W I T N E S S E T H:
WHEREAS, the Company recognizes the value to it of the services of the Optionee and desires to provide the Optionee with an incentive to remain in the employment of the Company and an opportunity to purchase common stock of the Company, so that the Optionee may acquire or increase a proprietary interest in the Company’s success, and
WHEREAS, the Company desires to grant the Optionee an incentive stock option under Article II of the Company's 2001 Stock Option and Restricted Stock Plan (the “Plan”), and the Optionee desires to accept such options in accordance with the terms and conditions set forth herein;
NOW, THEREFORE, in consideration of the premises and the mutual covenants contained herein, and intending to be legally bound hereby, the parties agree as follows:
1. Grant of Option. Subject to the terms and conditions of this Agreement and the Plan, the Company hereby grants to the Optionee an option (the “Option”) to purchase all or any portion of _____________ (_________) shares (the "Shares") of the Company's common stock, no par value (“Common Stock”), at an exercise price of Twenty Dollars and Twenty Cents ($20.20) per Share (the "Exercise Price"). This Option is intended to be an “Incentive Stock Option” within the meaning specified in the Plan and as defined in Section 422 of the Internal Revenue Code of 1986, as amended (the “Code”) and is hereby designated as such pursuant to Article II, Section 1(a) of the Plan. The grant of the Option has been duly authorized by the Committee that administers the Plan, as established by the Board of Directors of the Company pursuant to Article I, Section 3 of the Plan (the “Committee”).

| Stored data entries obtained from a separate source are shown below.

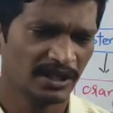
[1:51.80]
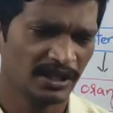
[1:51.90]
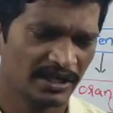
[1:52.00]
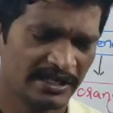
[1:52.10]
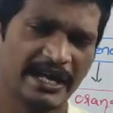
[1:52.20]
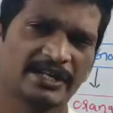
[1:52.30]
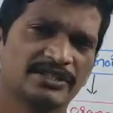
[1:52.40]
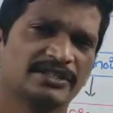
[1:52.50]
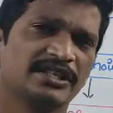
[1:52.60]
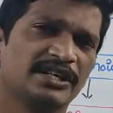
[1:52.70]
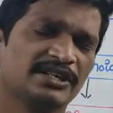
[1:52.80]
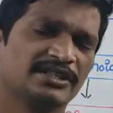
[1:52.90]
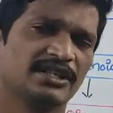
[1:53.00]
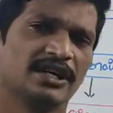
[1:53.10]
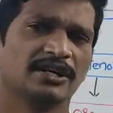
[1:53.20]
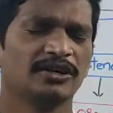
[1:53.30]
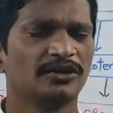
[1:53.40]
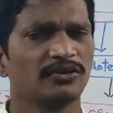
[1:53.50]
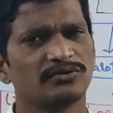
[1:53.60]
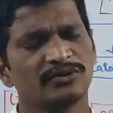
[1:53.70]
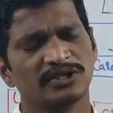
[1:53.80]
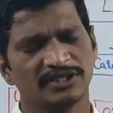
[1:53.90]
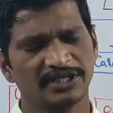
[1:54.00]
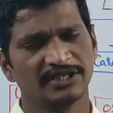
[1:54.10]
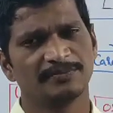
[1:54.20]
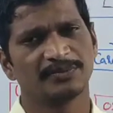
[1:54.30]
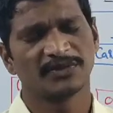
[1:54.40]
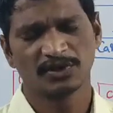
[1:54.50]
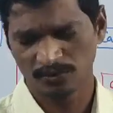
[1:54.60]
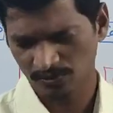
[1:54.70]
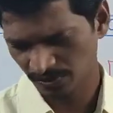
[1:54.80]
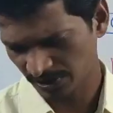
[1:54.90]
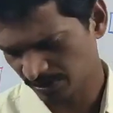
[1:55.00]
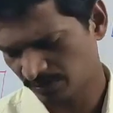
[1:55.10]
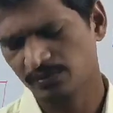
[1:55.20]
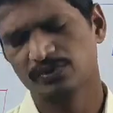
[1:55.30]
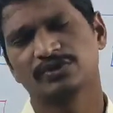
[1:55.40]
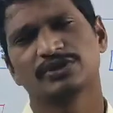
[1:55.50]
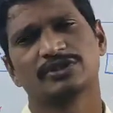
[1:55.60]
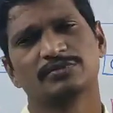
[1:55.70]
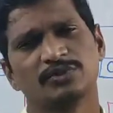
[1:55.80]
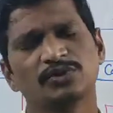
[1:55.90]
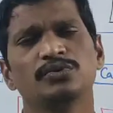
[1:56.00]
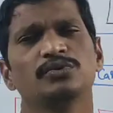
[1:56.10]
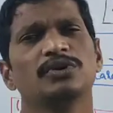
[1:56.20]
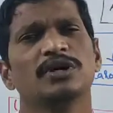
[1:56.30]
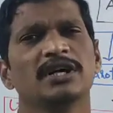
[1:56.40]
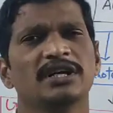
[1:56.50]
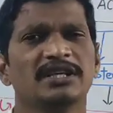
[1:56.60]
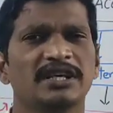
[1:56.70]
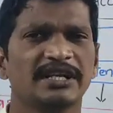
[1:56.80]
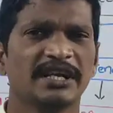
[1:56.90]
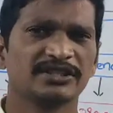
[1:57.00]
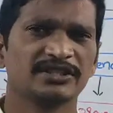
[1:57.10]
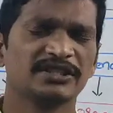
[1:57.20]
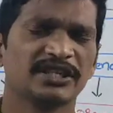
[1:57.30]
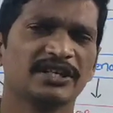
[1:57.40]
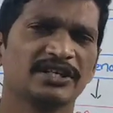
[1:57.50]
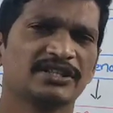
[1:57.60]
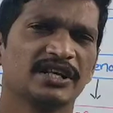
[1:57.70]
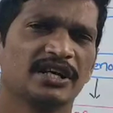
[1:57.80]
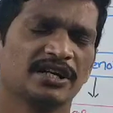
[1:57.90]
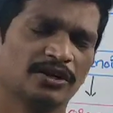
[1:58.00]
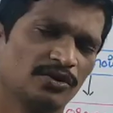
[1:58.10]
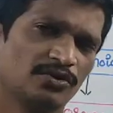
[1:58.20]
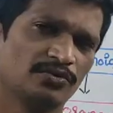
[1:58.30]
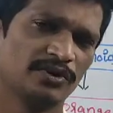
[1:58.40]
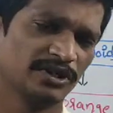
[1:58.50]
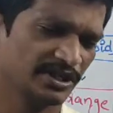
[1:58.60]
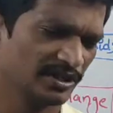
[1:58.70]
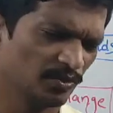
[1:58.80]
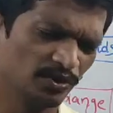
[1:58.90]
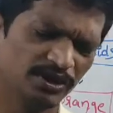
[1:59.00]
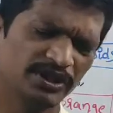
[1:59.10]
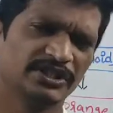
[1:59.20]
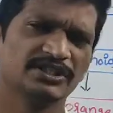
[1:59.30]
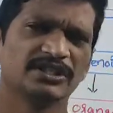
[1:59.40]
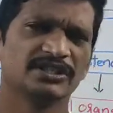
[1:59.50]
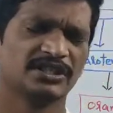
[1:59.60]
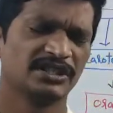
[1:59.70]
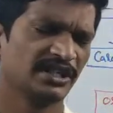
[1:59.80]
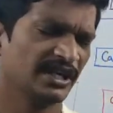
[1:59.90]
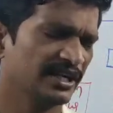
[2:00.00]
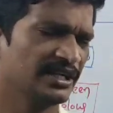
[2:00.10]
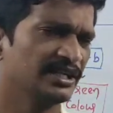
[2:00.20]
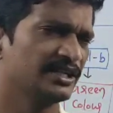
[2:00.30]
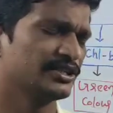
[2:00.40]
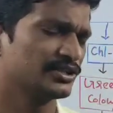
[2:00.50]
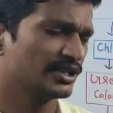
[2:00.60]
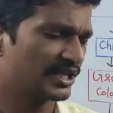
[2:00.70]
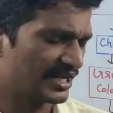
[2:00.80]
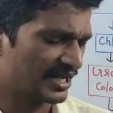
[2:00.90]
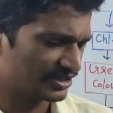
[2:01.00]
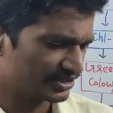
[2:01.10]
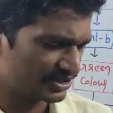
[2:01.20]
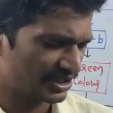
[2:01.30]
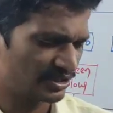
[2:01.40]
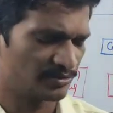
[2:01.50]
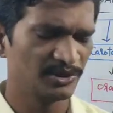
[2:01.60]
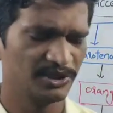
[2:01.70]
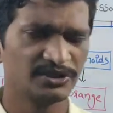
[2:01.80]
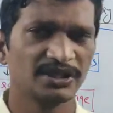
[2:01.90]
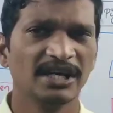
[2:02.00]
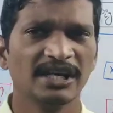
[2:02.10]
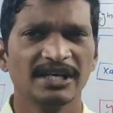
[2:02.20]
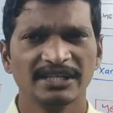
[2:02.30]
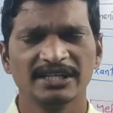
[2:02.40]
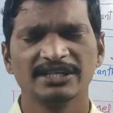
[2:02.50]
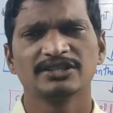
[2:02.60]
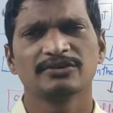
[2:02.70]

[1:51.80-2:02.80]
the reaction center is the chlorophyll A. Yeah, photosystem 2, the reaction center is the chlorophyll A. Both the cases, in any case, the reaction center means that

2. Term of Option. Subject to the further restrictions and provisions of the Plan and this Agreement, the Option shall become exercisable in installments, with the Optionee having the right to purchase from the Company the following number of Shares subject to this Option, on and after the following dates, in cumulative fashion:
(a) At any time after DATE and prior to DATE, up to XXX of the Shares subject to this Option;
(b) At any time after DATE and prior to DATE, up to XXX of the Shares subject to this Option;
(d) At any time after DATE and prior to DATE, up to XXX of the Shares subject to this Option;
(e) At any time after DATE and prior to DATE, up to XXX of the Shares subject to this Option;
(f) At any time after DATE and prior to DATE, up to XXX of the Shares subject to this Option;
(g) At any time after DATE and prior to DATE, up to XXX of the Shares subject to this Option;
(h) At any time after DATE and prior to DATE, up to XXX of the Shares subject to this Option;
(i) At any time after DATE and prior to DATE, up to XXX of the Shares subject to this Option;
(j) At any time after DATE and prior to DATE, up to XXX of the Shares subject to this Option;
(j) At any time after DATE and prior to its expiration, this Option shall be exercisable in full, to the extent it has not previously been exercised.
No fractional shares of Common Stock shall be issued upon any exercise of this Option. Notwithstanding the provisions of paragraph 5 hereof, this Option, or any unexercised portion thereof, shall expire and no longer be exercisable on the date that is ten (10) years from the date hereof.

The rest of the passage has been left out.